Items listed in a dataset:

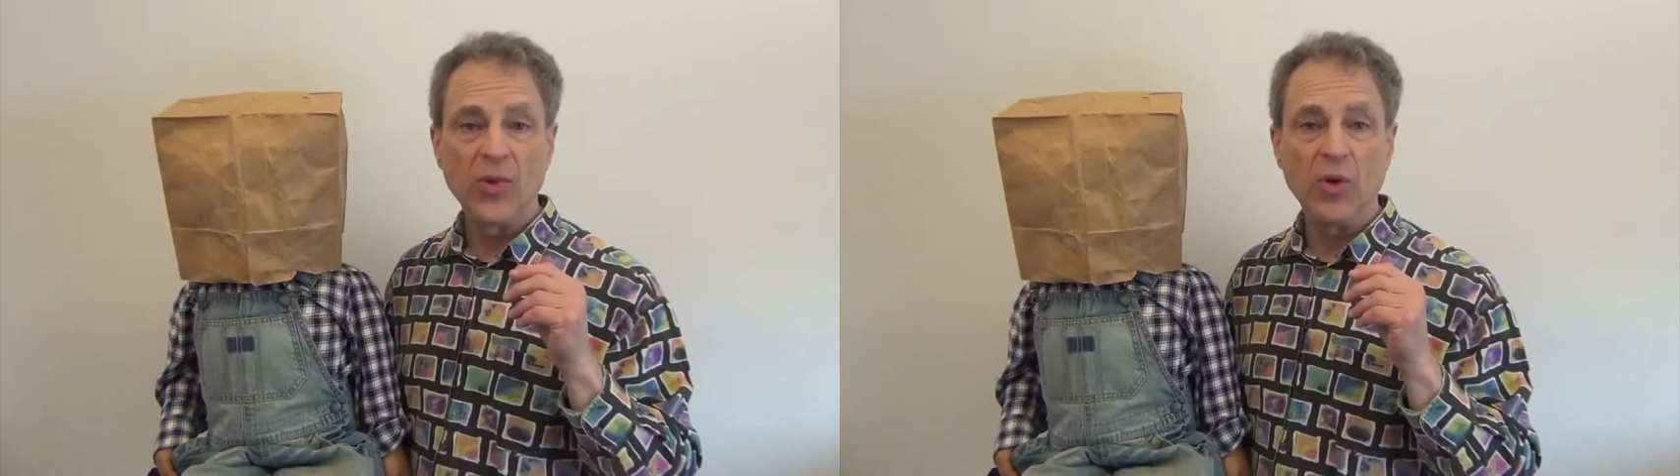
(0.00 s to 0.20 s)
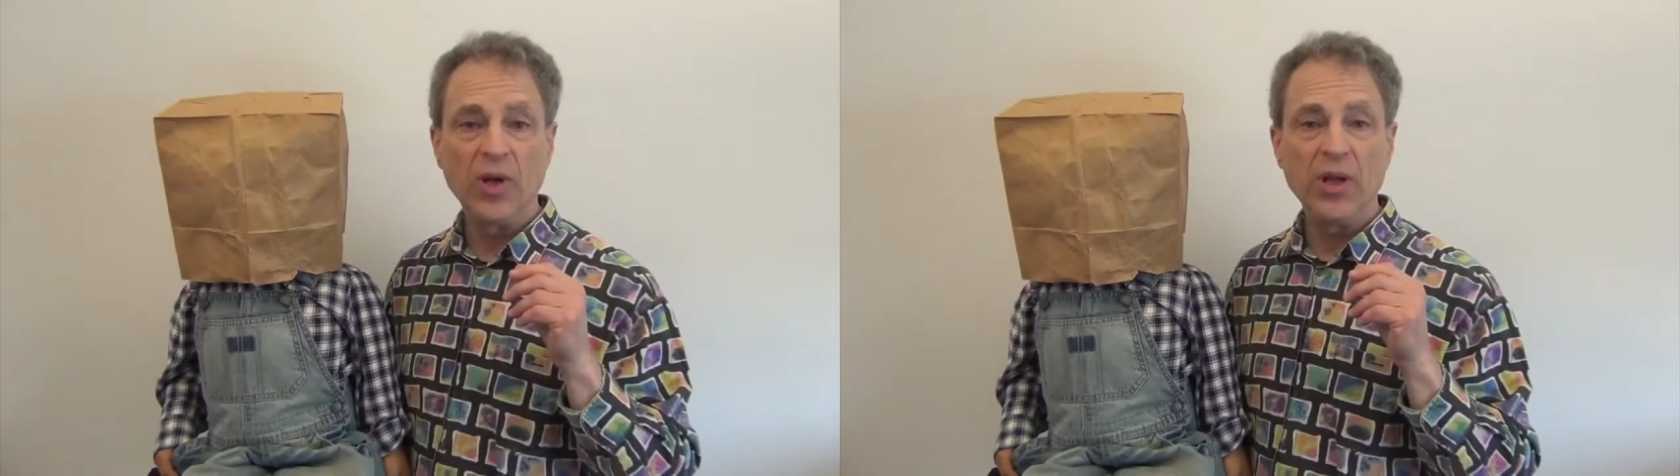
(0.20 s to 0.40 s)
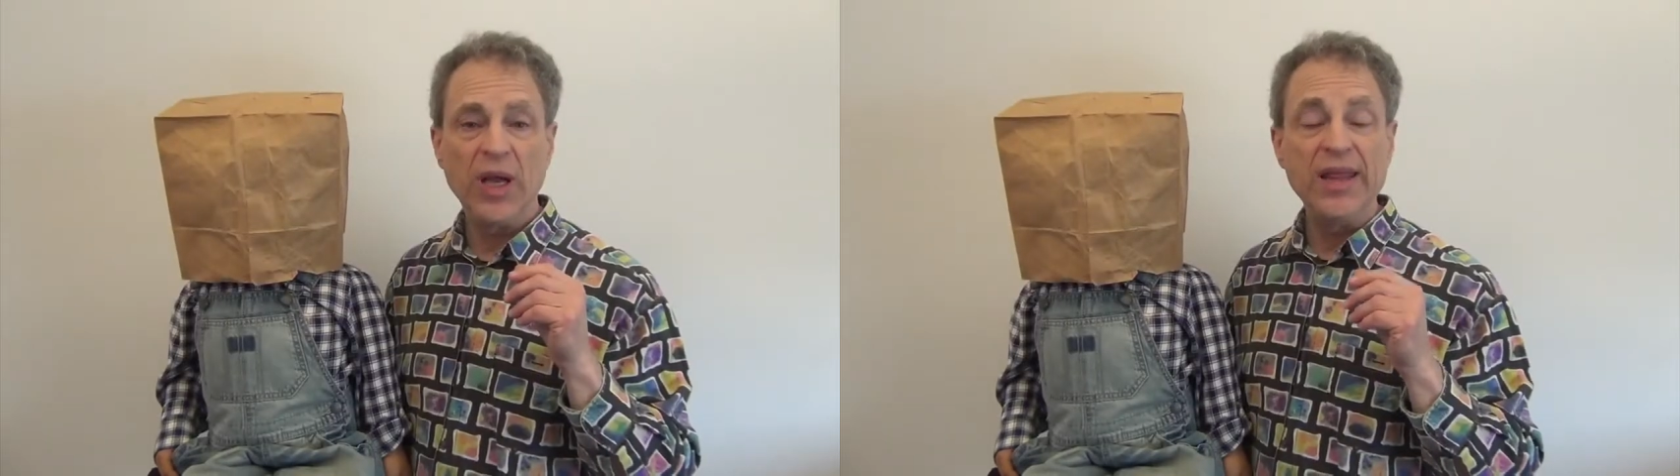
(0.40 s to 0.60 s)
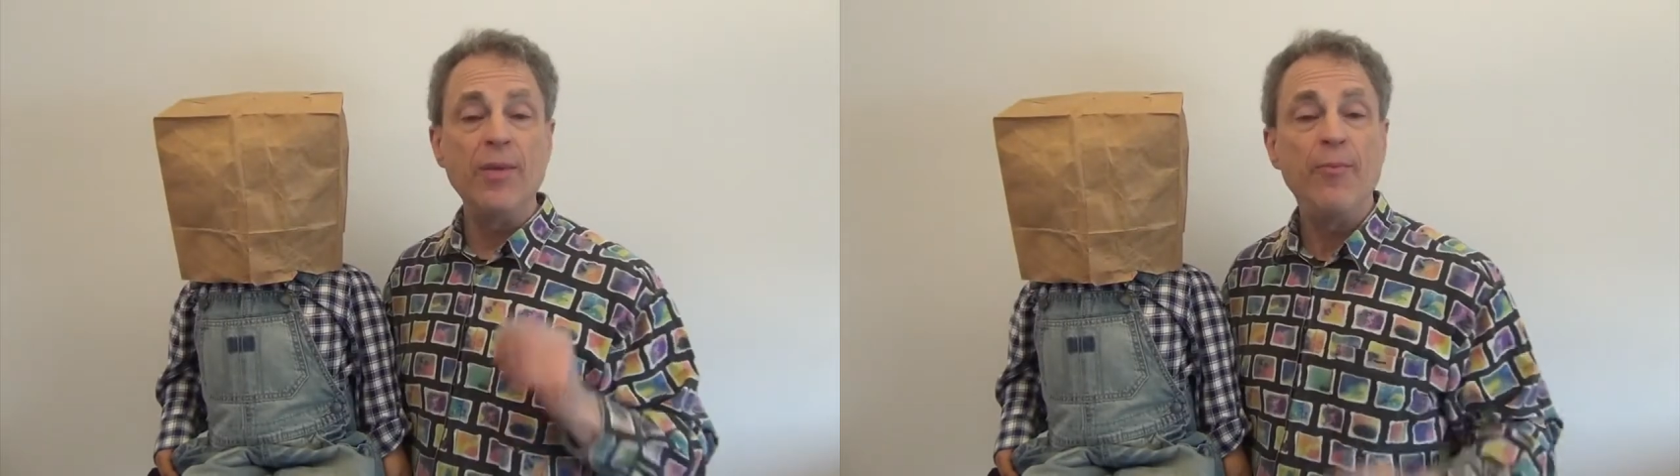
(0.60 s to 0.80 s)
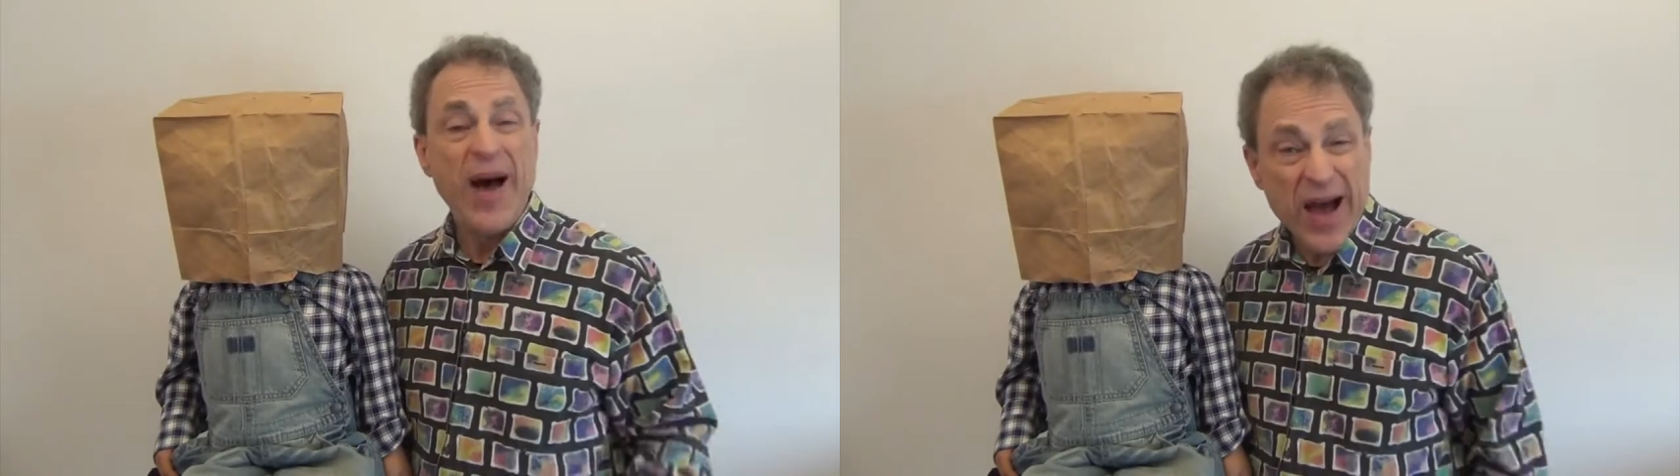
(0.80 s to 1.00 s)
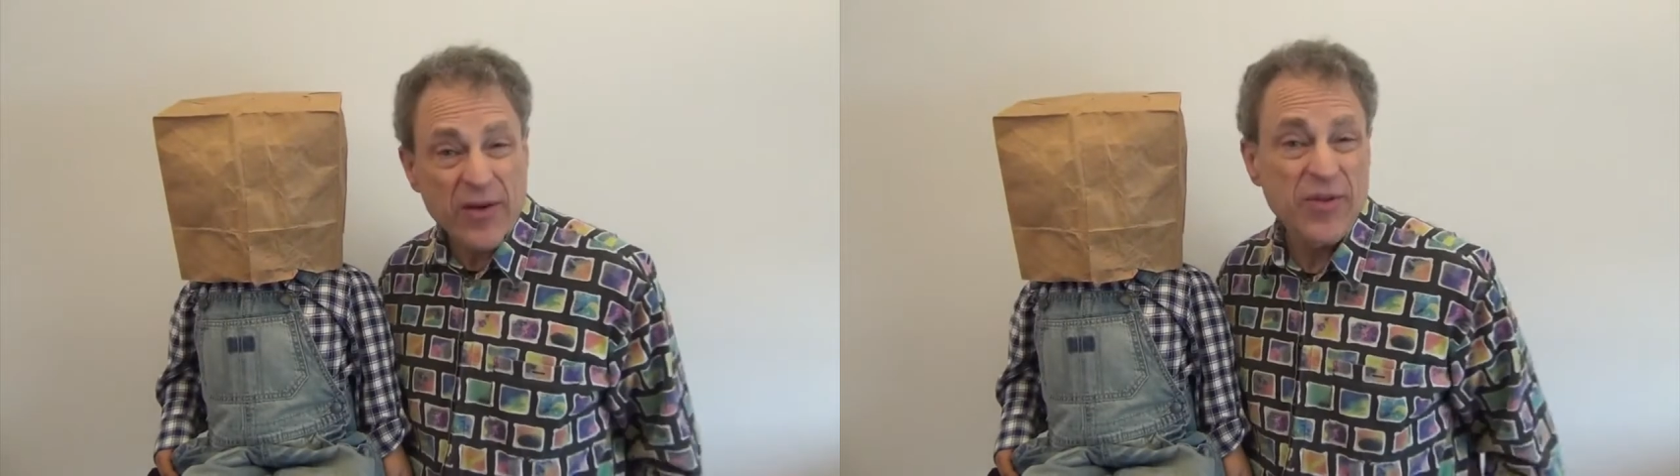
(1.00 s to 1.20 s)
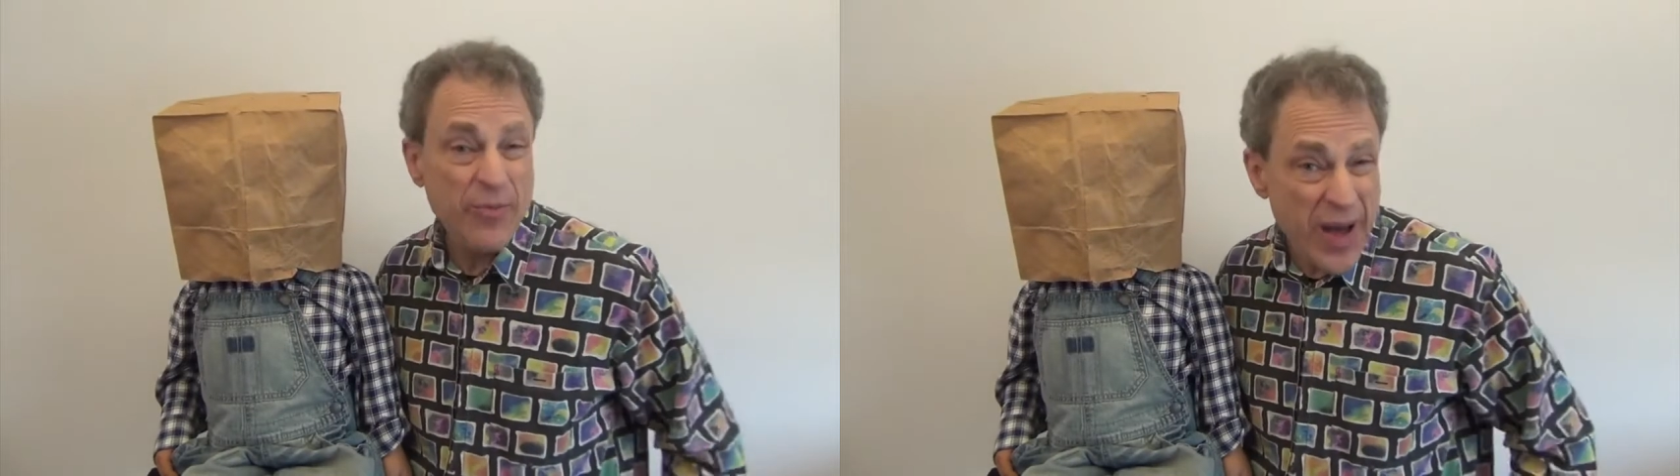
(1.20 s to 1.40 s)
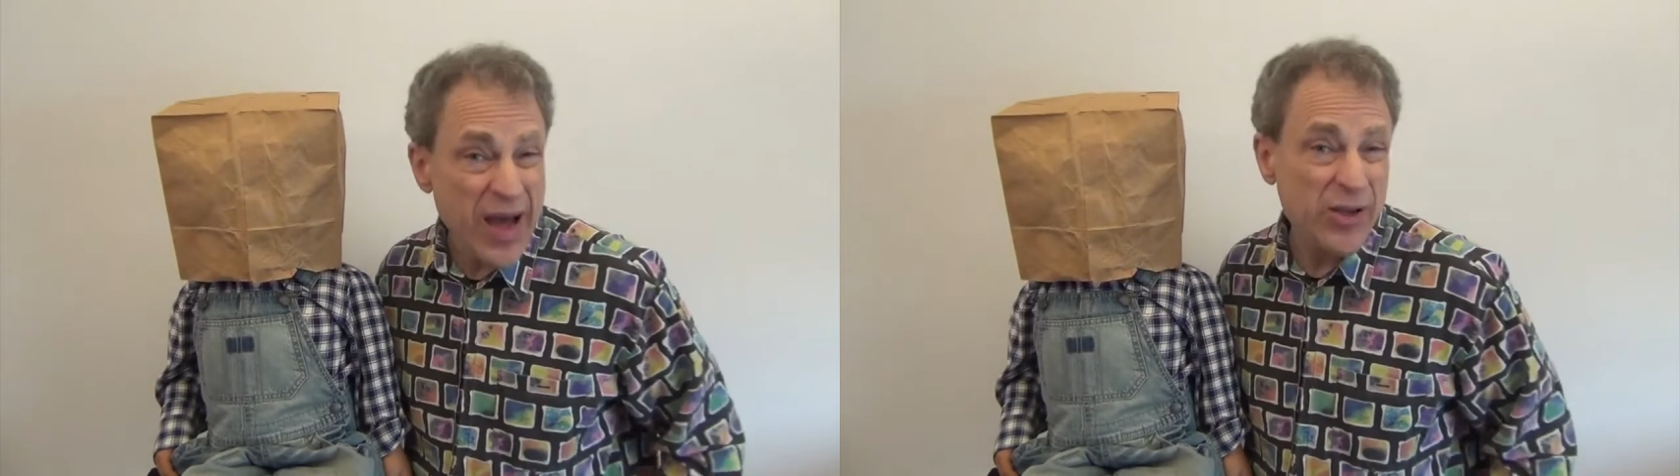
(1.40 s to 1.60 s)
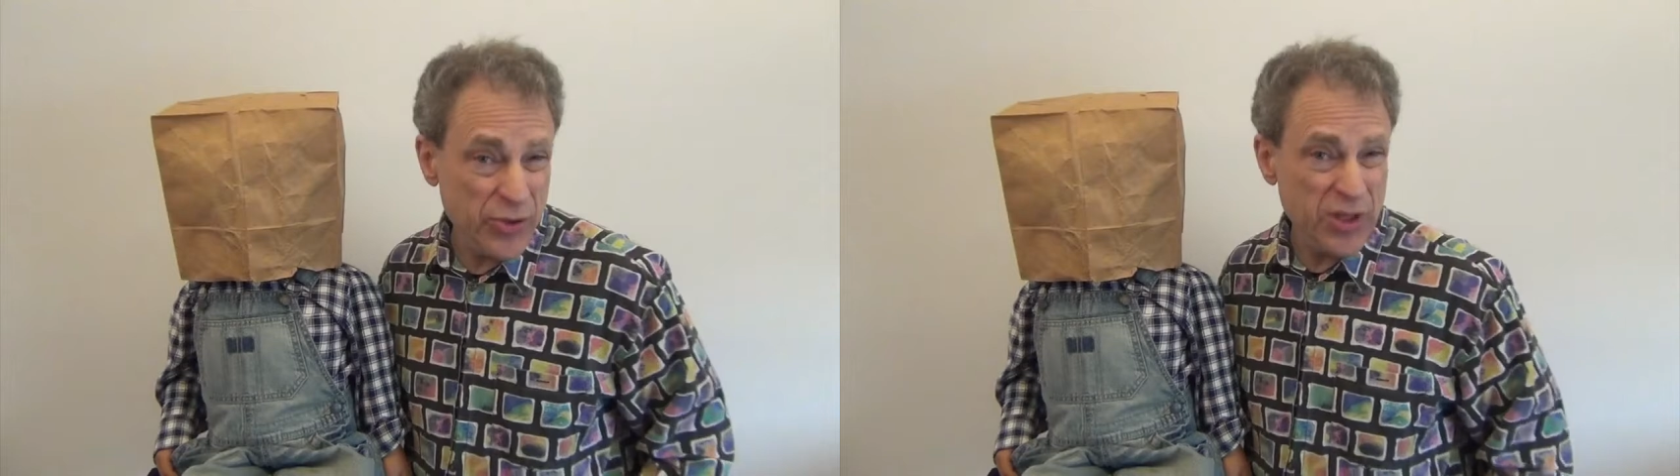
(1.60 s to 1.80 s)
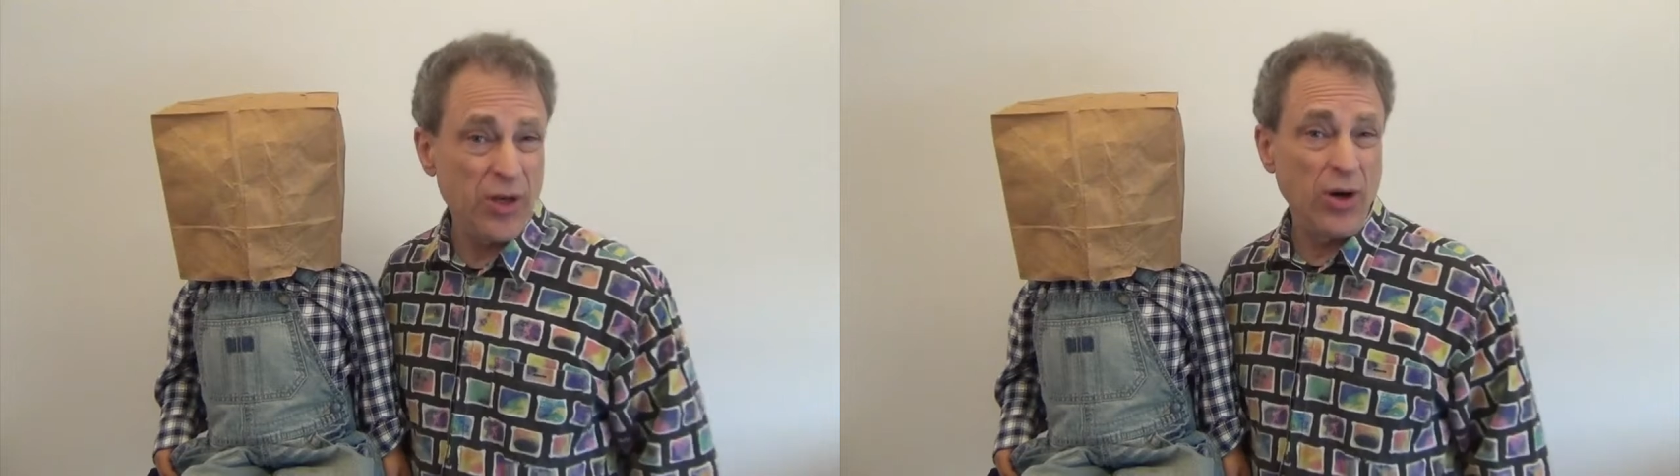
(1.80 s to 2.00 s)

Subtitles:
What? In the back of the bag you see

* [Task directions] Copy each line above exactly, with no images.

* [Exercise solution]
(0.00 s to 0.20 s)
(0.20 s to 0.40 s)
(0.40 s to 0.60 s)
(0.60 s to 0.80 s)
(0.80 s to 1.00 s)
(1.00 s to 1.20 s)
(1.20 s to 1.40 s)
(1.40 s to 1.60 s)
(1.60 s to 1.80 s)
(1.80 s to 2.00 s)

Subtitles:
What? In the back of the bag you see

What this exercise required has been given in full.